INPUT FOR THIS TASK Start Marker
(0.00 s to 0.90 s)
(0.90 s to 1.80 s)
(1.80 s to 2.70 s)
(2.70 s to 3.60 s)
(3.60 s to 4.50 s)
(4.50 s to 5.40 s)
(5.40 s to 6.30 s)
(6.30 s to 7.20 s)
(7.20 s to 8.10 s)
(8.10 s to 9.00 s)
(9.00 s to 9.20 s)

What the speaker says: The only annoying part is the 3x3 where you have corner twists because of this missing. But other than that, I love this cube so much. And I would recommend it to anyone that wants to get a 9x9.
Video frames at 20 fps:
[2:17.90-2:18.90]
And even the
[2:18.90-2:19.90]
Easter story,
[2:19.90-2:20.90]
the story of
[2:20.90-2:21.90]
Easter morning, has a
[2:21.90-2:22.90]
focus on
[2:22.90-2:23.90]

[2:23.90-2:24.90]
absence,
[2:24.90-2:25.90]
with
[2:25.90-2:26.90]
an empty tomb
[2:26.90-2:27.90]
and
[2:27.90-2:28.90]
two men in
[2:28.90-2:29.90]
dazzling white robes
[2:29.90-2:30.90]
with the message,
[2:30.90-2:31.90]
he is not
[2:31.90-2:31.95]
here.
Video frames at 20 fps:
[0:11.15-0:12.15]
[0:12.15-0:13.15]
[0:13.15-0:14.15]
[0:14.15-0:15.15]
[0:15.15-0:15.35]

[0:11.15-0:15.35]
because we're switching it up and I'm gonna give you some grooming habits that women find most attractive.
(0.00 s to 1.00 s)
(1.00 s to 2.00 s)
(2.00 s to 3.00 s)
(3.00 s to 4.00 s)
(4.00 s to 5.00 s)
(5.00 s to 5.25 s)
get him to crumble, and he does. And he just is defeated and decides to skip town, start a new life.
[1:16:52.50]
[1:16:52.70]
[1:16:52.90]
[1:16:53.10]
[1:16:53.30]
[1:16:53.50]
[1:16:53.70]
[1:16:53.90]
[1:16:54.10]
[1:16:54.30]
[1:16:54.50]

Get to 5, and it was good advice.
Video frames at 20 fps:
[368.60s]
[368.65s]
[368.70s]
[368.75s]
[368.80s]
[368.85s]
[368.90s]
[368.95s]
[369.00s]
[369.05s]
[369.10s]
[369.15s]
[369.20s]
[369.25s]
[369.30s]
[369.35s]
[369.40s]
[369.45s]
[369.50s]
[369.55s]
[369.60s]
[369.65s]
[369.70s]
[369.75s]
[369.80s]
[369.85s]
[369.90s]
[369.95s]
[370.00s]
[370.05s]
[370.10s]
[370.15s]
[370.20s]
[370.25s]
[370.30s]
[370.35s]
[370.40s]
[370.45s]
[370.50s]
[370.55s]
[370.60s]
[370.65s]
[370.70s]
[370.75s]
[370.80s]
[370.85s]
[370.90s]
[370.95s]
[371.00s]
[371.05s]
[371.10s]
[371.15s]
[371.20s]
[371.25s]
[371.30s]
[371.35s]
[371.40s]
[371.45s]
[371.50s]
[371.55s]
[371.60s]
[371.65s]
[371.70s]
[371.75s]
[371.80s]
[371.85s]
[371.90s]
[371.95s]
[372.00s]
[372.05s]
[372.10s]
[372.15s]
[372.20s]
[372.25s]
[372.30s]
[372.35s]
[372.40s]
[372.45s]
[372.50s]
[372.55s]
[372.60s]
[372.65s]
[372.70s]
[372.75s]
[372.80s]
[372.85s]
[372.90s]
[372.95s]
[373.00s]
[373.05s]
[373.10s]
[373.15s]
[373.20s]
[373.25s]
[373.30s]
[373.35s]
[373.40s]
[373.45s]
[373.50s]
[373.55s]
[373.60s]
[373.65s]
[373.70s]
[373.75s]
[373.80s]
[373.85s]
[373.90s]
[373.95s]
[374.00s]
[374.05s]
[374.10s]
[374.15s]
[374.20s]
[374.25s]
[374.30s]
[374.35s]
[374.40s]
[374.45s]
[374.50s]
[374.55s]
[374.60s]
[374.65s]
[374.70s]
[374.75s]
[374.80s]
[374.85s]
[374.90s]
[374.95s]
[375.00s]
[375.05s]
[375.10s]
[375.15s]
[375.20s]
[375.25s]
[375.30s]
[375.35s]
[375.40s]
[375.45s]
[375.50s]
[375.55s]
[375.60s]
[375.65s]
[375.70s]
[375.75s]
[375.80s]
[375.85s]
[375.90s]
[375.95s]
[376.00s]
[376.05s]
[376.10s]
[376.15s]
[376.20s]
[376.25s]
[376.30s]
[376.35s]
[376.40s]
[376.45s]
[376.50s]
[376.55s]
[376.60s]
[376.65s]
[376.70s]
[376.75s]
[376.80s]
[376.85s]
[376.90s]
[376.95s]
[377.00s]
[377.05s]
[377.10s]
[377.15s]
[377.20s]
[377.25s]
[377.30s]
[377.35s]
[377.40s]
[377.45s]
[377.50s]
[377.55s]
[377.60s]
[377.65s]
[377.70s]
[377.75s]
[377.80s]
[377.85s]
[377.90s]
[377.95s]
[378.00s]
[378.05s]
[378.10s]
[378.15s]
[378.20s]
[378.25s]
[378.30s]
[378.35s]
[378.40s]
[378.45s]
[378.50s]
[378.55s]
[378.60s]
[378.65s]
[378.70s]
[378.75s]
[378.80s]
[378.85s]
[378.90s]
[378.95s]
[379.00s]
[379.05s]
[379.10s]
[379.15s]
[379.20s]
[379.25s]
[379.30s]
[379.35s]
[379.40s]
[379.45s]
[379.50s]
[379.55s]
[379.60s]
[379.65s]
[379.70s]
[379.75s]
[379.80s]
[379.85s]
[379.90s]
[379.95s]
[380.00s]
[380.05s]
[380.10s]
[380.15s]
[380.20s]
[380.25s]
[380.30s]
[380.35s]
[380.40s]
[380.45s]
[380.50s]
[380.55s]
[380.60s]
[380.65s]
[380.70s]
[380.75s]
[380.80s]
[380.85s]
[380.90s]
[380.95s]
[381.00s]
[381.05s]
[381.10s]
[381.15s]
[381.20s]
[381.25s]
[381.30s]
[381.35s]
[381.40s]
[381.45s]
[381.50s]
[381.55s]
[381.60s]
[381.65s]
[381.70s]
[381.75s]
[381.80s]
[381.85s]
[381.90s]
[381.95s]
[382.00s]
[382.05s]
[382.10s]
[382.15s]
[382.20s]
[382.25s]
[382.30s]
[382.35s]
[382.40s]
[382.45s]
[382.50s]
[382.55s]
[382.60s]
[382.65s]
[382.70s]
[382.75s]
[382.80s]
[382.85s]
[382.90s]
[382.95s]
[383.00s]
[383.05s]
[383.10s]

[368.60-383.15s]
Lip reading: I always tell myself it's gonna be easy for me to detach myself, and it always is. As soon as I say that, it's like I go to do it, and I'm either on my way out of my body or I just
INPUT FOR THIS TASK End Marker
*TASK DESCRIPTION*
The records above must be transcribed without a single omission.

*ANSWER TO THIS TASK*
(0.00 s to 0.90 s)
(0.90 s to 1.80 s)
(1.80 s to 2.70 s)
(2.70 s to 3.60 s)
(3.60 s to 4.50 s)
(4.50 s to 5.40 s)
(5.40 s to 6.30 s)
(6.30 s to 7.20 s)
(7.20 s to 8.10 s)
(8.10 s to 9.00 s)
(9.00 s to 9.20 s)

What the speaker says: The only annoying part is the 3x3 where you have corner twists because of this missing. But other than that, I love this cube so much. And I would recommend it to anyone that wants to get a 9x9.
Video frames at 20 fps:
[2:17.90-2:18.90]
And even the
[2:18.90-2:19.90]
Easter story,
[2:19.90-2:20.90]
the story of
[2:20.90-2:21.90]
Easter morning, has a
[2:21.90-2:22.90]
focus on
[2:22.90-2:23.90]

[2:23.90-2:24.90]
absence,
[2:24.90-2:25.90]
with
[2:25.90-2:26.90]
an empty tomb
[2:26.90-2:27.90]
and
[2:27.90-2:28.90]
two men in
[2:28.90-2:29.90]
dazzling white robes
[2:29.90-2:30.90]
with the message,
[2:30.90-2:31.90]
he is not
[2:31.90-2:31.95]
here.
Video frames at 20 fps:
[0:11.15-0:12.15]
[0:12.15-0:13.15]
[0:13.15-0:14.15]
[0:14.15-0:15.15]
[0:15.15-0:15.35]

[0:11.15-0:15.35]
because we're switching it up and I'm gonna give you some grooming habits that women find most attractive.
(0.00 s to 1.00 s)
(1.00 s to 2.00 s)
(2.00 s to 3.00 s)
(3.00 s to 4.00 s)
(4.00 s to 5.00 s)
(5.00 s to 5.25 s)
get him to crumble, and he does. And he just is defeated and decides to skip town, start a new life.
[1:16:52.50]
[1:16:52.70]
[1:16:52.90]
[1:16:53.10]
[1:16:53.30]
[1:16:53.50]
[1:16:53.70]
[1:16:53.90]
[1:16:54.10]
[1:16:54.30]
[1:16:54.50]

Get to 5, and it was good advice.
Video frames at 20 fps:
[368.60s]
[368.65s]
[368.70s]
[368.75s]
[368.80s]
[368.85s]
[368.90s]
[368.95s]
[369.00s]
[369.05s]
[369.10s]
[369.15s]
[369.20s]
[369.25s]
[369.30s]
[369.35s]
[369.40s]
[369.45s]
[369.50s]
[369.55s]
[369.60s]
[369.65s]
[369.70s]
[369.75s]
[369.80s]
[369.85s]
[369.90s]
[369.95s]
[370.00s]
[370.05s]
[370.10s]
[370.15s]
[370.20s]
[370.25s]
[370.30s]
[370.35s]
[370.40s]
[370.45s]
[370.50s]
[370.55s]
[370.60s]
[370.65s]
[370.70s]
[370.75s]
[370.80s]
[370.85s]
[370.90s]
[370.95s]
[371.00s]
[371.05s]
[371.10s]
[371.15s]
[371.20s]
[371.25s]
[371.30s]
[371.35s]
[371.40s]
[371.45s]
[371.50s]
[371.55s]
[371.60s]
[371.65s]
[371.70s]
[371.75s]
[371.80s]
[371.85s]
[371.90s]
[371.95s]
[372.00s]
[372.05s]
[372.10s]
[372.15s]
[372.20s]
[372.25s]
[372.30s]
[372.35s]
[372.40s]
[372.45s]
[372.50s]
[372.55s]
[372.60s]
[372.65s]
[372.70s]
[372.75s]
[372.80s]
[372.85s]
[372.90s]
[372.95s]
[373.00s]
[373.05s]
[373.10s]
[373.15s]
[373.20s]
[373.25s]
[373.30s]
[373.35s]
[373.40s]
[373.45s]
[373.50s]
[373.55s]
[373.60s]
[373.65s]
[373.70s]
[373.75s]
[373.80s]
[373.85s]
[373.90s]
[373.95s]
[374.00s]
[374.05s]
[374.10s]
[374.15s]
[374.20s]
[374.25s]
[374.30s]
[374.35s]
[374.40s]
[374.45s]
[374.50s]
[374.55s]
[374.60s]
[374.65s]
[374.70s]
[374.75s]
[374.80s]
[374.85s]
[374.90s]
[374.95s]
[375.00s]
[375.05s]
[375.10s]
[375.15s]
[375.20s]
[375.25s]
[375.30s]
[375.35s]
[375.40s]
[375.45s]
[375.50s]
[375.55s]
[375.60s]
[375.65s]
[375.70s]
[375.75s]
[375.80s]
[375.85s]
[375.90s]
[375.95s]
[376.00s]
[376.05s]
[376.10s]
[376.15s]
[376.20s]
[376.25s]
[376.30s]
[376.35s]
[376.40s]
[376.45s]
[376.50s]
[376.55s]
[376.60s]
[376.65s]
[376.70s]
[376.75s]
[376.80s]
[376.85s]
[376.90s]
[376.95s]
[377.00s]
[377.05s]
[377.10s]
[377.15s]
[377.20s]
[377.25s]
[377.30s]
[377.35s]
[377.40s]
[377.45s]
[377.50s]
[377.55s]
[377.60s]
[377.65s]
[377.70s]
[377.75s]
[377.80s]
[377.85s]
[377.90s]
[377.95s]
[378.00s]
[378.05s]
[378.10s]
[378.15s]
[378.20s]
[378.25s]
[378.30s]
[378.35s]
[378.40s]
[378.45s]
[378.50s]
[378.55s]
[378.60s]
[378.65s]
[378.70s]
[378.75s]
[378.80s]
[378.85s]
[378.90s]
[378.95s]
[379.00s]
[379.05s]
[379.10s]
[379.15s]
[379.20s]
[379.25s]
[379.30s]
[379.35s]
[379.40s]
[379.45s]
[379.50s]
[379.55s]
[379.60s]
[379.65s]
[379.70s]
[379.75s]
[379.80s]
[379.85s]
[379.90s]
[379.95s]
[380.00s]
[380.05s]
[380.10s]
[380.15s]
[380.20s]
[380.25s]
[380.30s]
[380.35s]
[380.40s]
[380.45s]
[380.50s]
[380.55s]
[380.60s]
[380.65s]
[380.70s]
[380.75s]
[380.80s]
[380.85s]
[380.90s]
[380.95s]
[381.00s]
[381.05s]
[381.10s]
[381.15s]
[381.20s]
[381.25s]
[381.30s]
[381.35s]
[381.40s]
[381.45s]
[381.50s]
[381.55s]
[381.60s]
[381.65s]
[381.70s]
[381.75s]
[381.80s]
[381.85s]
[381.90s]
[381.95s]
[382.00s]
[382.05s]
[382.10s]
[382.15s]
[382.20s]
[382.25s]
[382.30s]
[382.35s]
[382.40s]
[382.45s]
[382.50s]
[382.55s]
[382.60s]
[382.65s]
[382.70s]
[382.75s]
[382.80s]
[382.85s]
[382.90s]
[382.95s]
[383.00s]
[383.05s]
[383.10s]

[368.60-383.15s]
Lip reading: I always tell myself it's gonna be easy for me to detach myself, and it always is. As soon as I say that, it's like I go to do it, and I'm either on my way out of my body or I just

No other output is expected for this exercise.